AT least 5 000 registered voters have died before the finalisation of the biometric voter registration exercise, a senior Zimbabwe Electoral Commission (ZEC) has revealed.
Speaking at a Zimbabwe Union of Journalists (ZUJ) election reporting workshop in Masvingo last week, ZEC deputy Commissioner Emmanuel Magadi said at least 5 000 registered voters had passed on before the completion of the biometric voter registration exercise.
“By the time the country goes for elections, the names of the deceased would have been removed from the roll,” said Magadi.
He dismissed allegations that ZEC was deliberately removing registered voters’ names from the roll and challenged the media to visit the commission’s officers to verify things they did not understand well.
“Our system is foolproof that when one dies today, we will know it and remove the name from the voters’ roll,” he said.
“We get this information from the Department of Registry where relatives of the deceased acquire death certificates. So far, it has come to our attention that 5 000 of those who have registered under BVR, have died.”
Magadi said no person would be removed from the voters roll without any valid reason.
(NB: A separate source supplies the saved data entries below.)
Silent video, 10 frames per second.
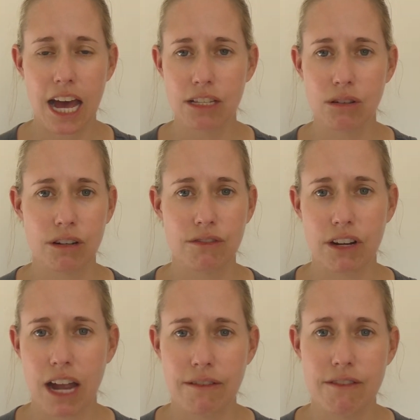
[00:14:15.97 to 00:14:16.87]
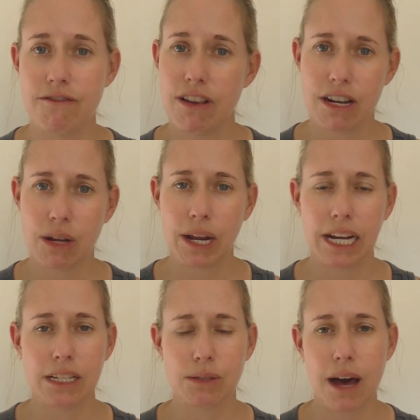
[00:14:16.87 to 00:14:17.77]
I sort of recovered very
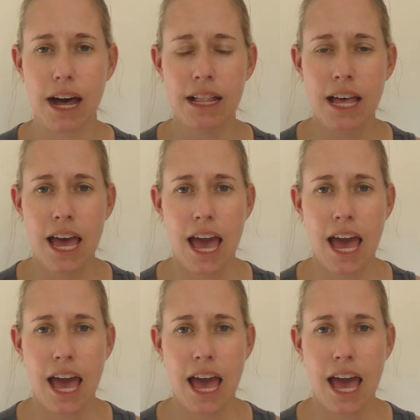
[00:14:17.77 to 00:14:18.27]
quickly as well.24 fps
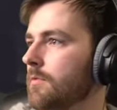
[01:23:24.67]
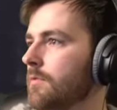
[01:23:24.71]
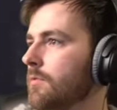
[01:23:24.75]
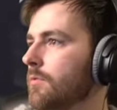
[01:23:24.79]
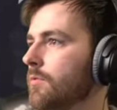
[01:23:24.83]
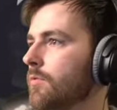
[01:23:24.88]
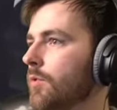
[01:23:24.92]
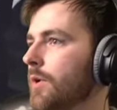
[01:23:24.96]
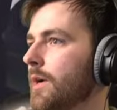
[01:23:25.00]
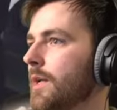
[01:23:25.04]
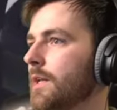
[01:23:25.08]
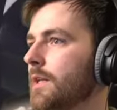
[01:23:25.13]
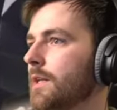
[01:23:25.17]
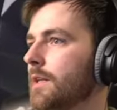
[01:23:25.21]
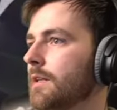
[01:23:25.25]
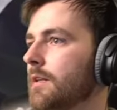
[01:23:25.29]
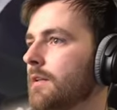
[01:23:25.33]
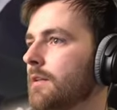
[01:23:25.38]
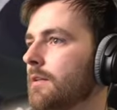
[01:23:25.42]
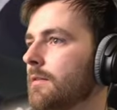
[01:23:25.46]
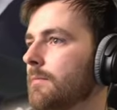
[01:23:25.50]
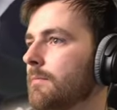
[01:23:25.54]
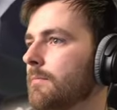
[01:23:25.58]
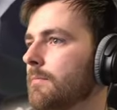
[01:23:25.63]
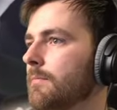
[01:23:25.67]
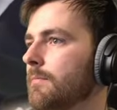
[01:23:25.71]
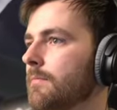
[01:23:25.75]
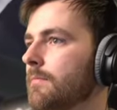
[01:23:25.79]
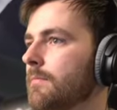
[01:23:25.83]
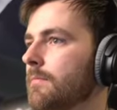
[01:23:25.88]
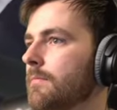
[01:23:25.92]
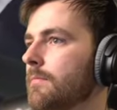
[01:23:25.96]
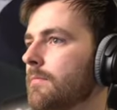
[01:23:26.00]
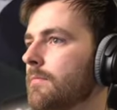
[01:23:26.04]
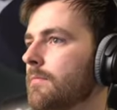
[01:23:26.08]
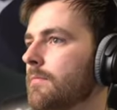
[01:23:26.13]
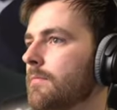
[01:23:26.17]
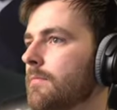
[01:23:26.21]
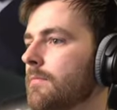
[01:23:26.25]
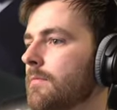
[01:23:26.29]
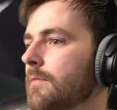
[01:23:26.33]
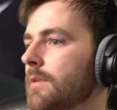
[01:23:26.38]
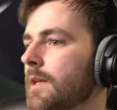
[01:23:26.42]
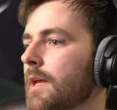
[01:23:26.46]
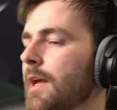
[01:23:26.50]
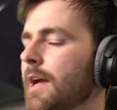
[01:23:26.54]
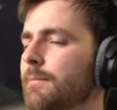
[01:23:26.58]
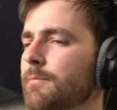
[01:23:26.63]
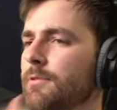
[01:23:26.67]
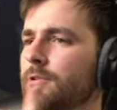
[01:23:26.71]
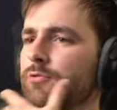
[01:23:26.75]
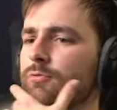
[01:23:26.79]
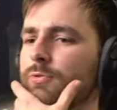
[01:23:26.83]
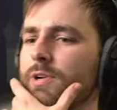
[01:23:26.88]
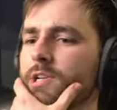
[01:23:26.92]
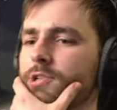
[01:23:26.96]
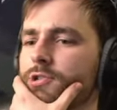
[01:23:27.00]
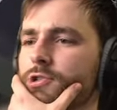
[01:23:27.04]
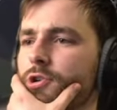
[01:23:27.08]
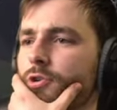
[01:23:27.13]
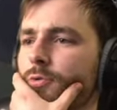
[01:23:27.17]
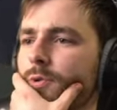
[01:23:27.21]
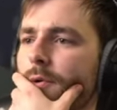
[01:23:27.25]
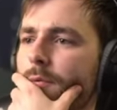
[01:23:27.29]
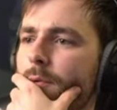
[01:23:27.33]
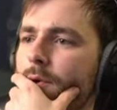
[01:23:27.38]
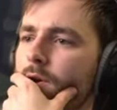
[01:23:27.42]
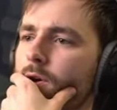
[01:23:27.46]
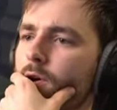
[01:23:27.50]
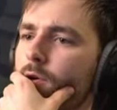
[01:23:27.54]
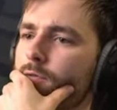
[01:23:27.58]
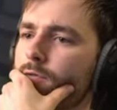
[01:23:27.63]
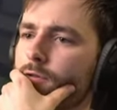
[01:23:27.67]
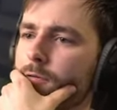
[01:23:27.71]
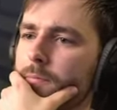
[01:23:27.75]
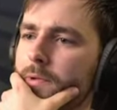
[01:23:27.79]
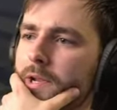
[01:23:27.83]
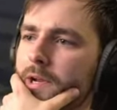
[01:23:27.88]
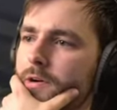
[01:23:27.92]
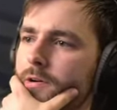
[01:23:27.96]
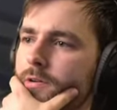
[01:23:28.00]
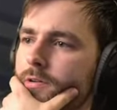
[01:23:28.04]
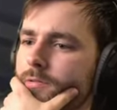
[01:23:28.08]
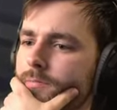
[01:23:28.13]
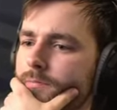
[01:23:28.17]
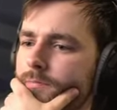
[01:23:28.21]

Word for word: Well, yeah, I'm not really sure where we go from here.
“At no time will ZEC remove any name unless the person is registered twice,” he said.
“We have situations where some people were registering under two or more wards during the ongoing BVR and we will address this through contacting the voter over the matter.
“However, in all fairness, we have not had many challenges with this system like before.”
Last week, at the electoral body’s Zimbabwe International Trade Fair (ZITF) stand, ZEC’s chairperson Justice Priscilla Chigumba said the 2018 elections could not be rigged as the country’s voting system was foolproof.
“The BVR system is tamper-proof for the simple reason that the data that we collected is housed in something called the consolidation server,” she said.
“The consolidation server contains the master server that contains all the information and we then have other servers which we are using to connect that data.
“Those servers have very strict protection files. They are very strict unhackable access level passwords that are tamper free.”
Justice Chigumba said ZEC had started de-duplicating of BVR data which entails cleaning double registrants from the voters’ roll.
According to ZEC’s data, as at April 19 this year, 5 428 660 people had registered to vote under the biometric voter registration (BVR) exercise.
Of the total number of registrants, 2 946 826 are women, while 2 481 834 are men.